(Download) "Donne's Hawkings (John Donne) (Critical Essay)" by 1500-1900 Studies in English Literature # eBook PDF Kindle ePub Free
eBook details
- Title: Donne's Hawkings (John Donne) (Critical Essay)
- Author : 1500-1900 Studies in English Literature
- Release Date : January 01, 2009
- Genre: Language Arts & Disciplines,Books,Professional & Technical,Education,
- Pages : * pages
- Size : 98 KB
Description
During the first decade of the seventeenth century, John Donne used letters and journeys to stitch the disparate pieces of his life together. His secret marriage to Ann More in December 1601 had led to his dismissal from the service of Sir Thomas Egerton--the Lord Keeper and Ann's uncle--and the frustration of his hopes for preferment. Donne and his wife were reduced to dependence on her relatives and forced to live in the countryside away from London--first at Pyrford, from 1602 to 1606, and later at Mitcham, from 1606 to 1610. (1) In these difficult circumstances, Donne's correspondence took on a central importance, both as the medium through which he maintained friendships and sought out patronage and as a form of imaginative escape. His letters from this period often emphasize the sites in which they were written, describing the countryside as a place of banishment or exile from which he could turn his attention only when writing to his correspondents.

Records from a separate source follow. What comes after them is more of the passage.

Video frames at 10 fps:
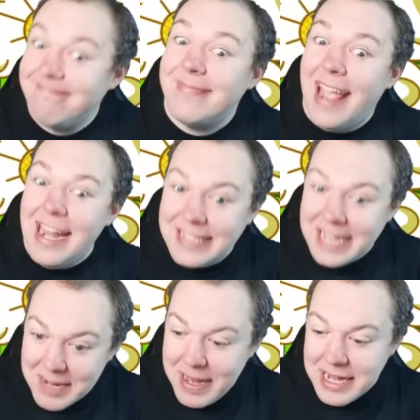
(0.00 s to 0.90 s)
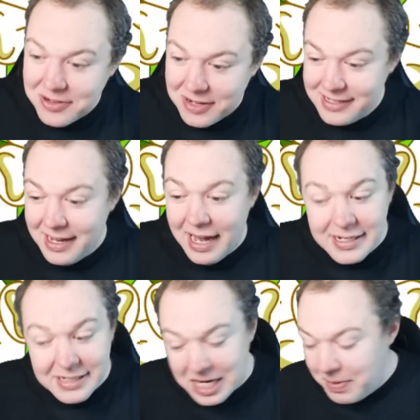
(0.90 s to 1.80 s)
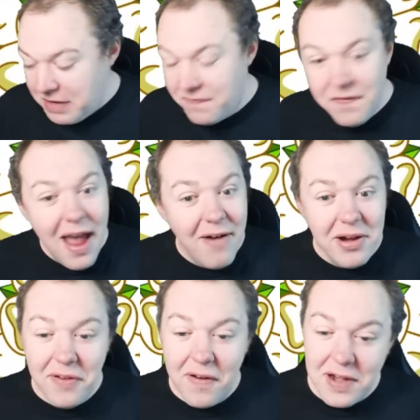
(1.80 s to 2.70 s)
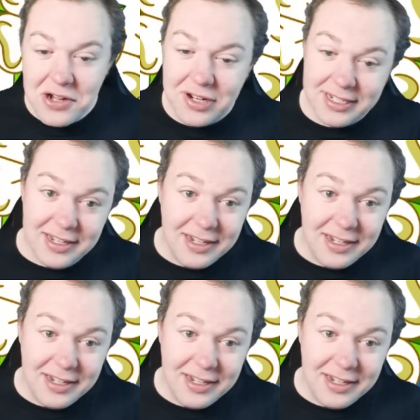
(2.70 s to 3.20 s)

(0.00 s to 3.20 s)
it's going to be interesting. It's going to be very, very interesting.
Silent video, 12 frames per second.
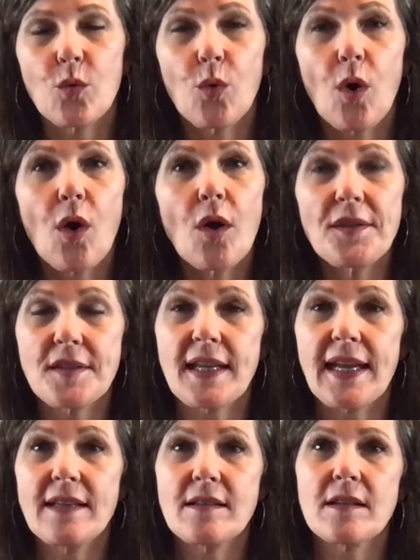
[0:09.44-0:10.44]
all the
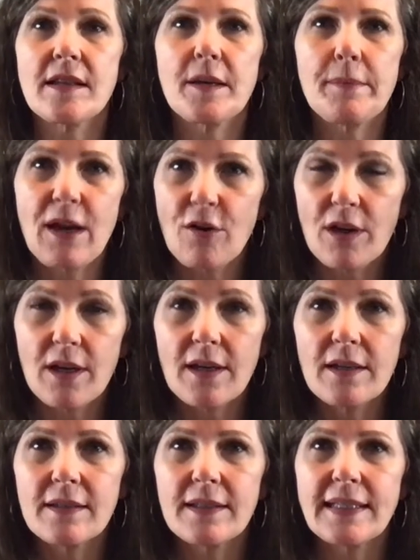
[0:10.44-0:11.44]
saints in
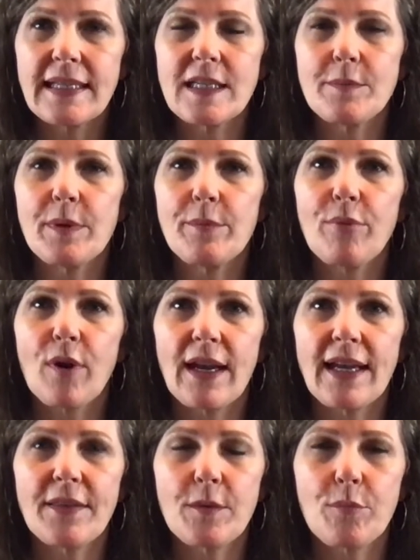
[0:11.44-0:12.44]
America need to be
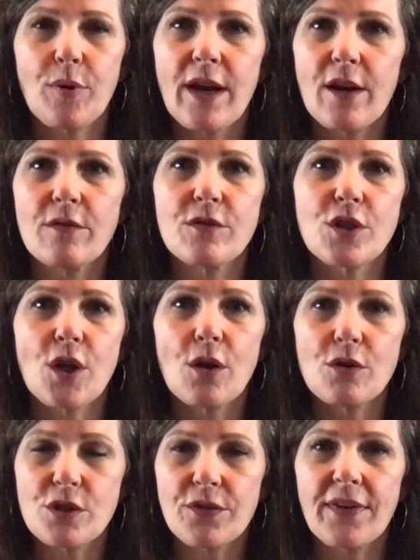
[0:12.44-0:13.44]
praying the prayer of
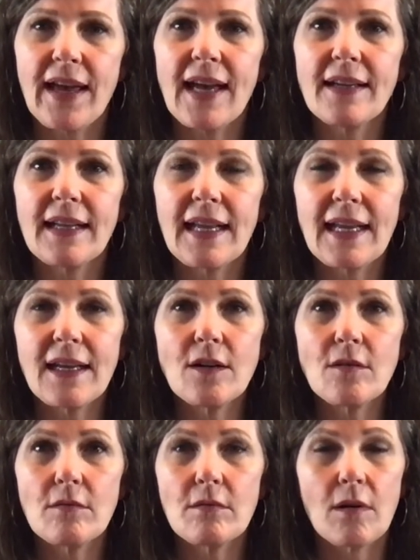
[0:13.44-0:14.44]
Jehoshaphat,
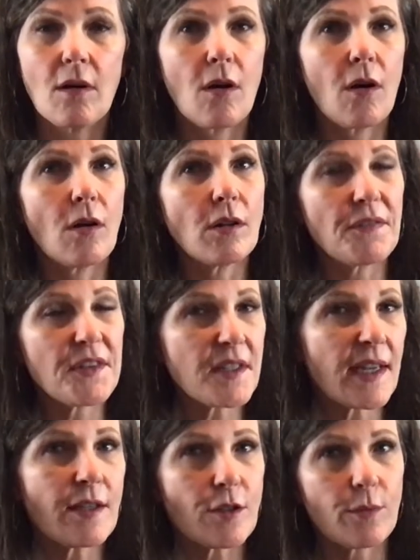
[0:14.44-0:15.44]
and all of the
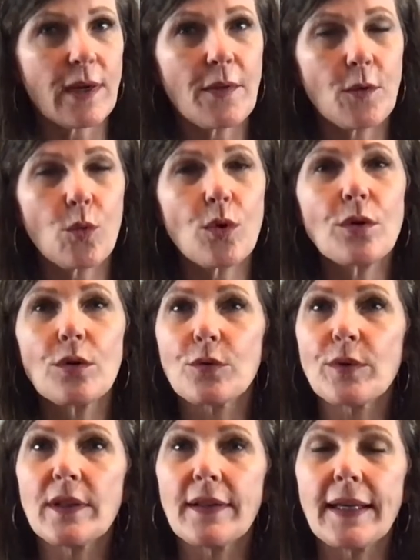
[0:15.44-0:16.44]
saints around the world
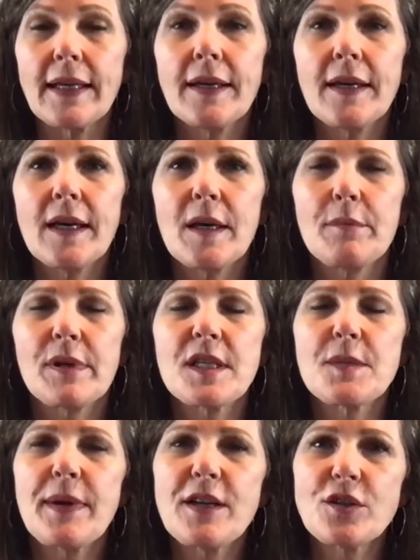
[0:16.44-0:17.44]
really, but
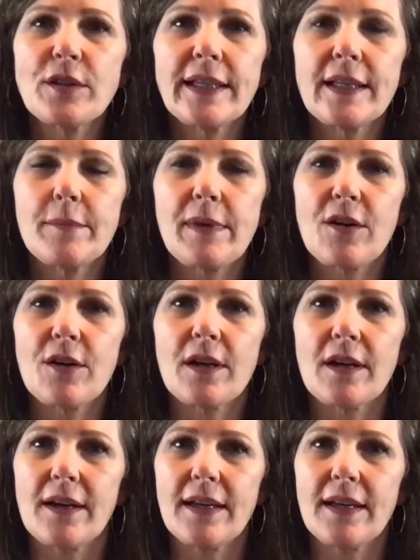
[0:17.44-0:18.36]
especially in America.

Donne's attempts to bridge this distance, however, were practical as well as epistolary. His search for a place and his need for company led not only to an extensive correspondence, but also to a semiperipatetic lifestyle, which divided his time between London and his family home in the country. It is during this period that Donne first begins to mention his habit of composing while riding on horseback. (2) Perhaps surprisingly, Donne describes the interstitial space of the highway as one of his "two ordinary forges of Letters"--a site suited, like the study, to the act of composition. On the road, freed from the distracting cares of society and family, Donne could be "contracted, and inverted" into himself, and, thus, able to give his full attention to both composition and addressee. (3) His portrayal of writing on horseback draws attention to the simultaneous presence of correspondent and site of writing. In a verse letter to Sir Henry Goodyere, for instance, Donne calls up his addressee and makes him present as a riding companion, telling him.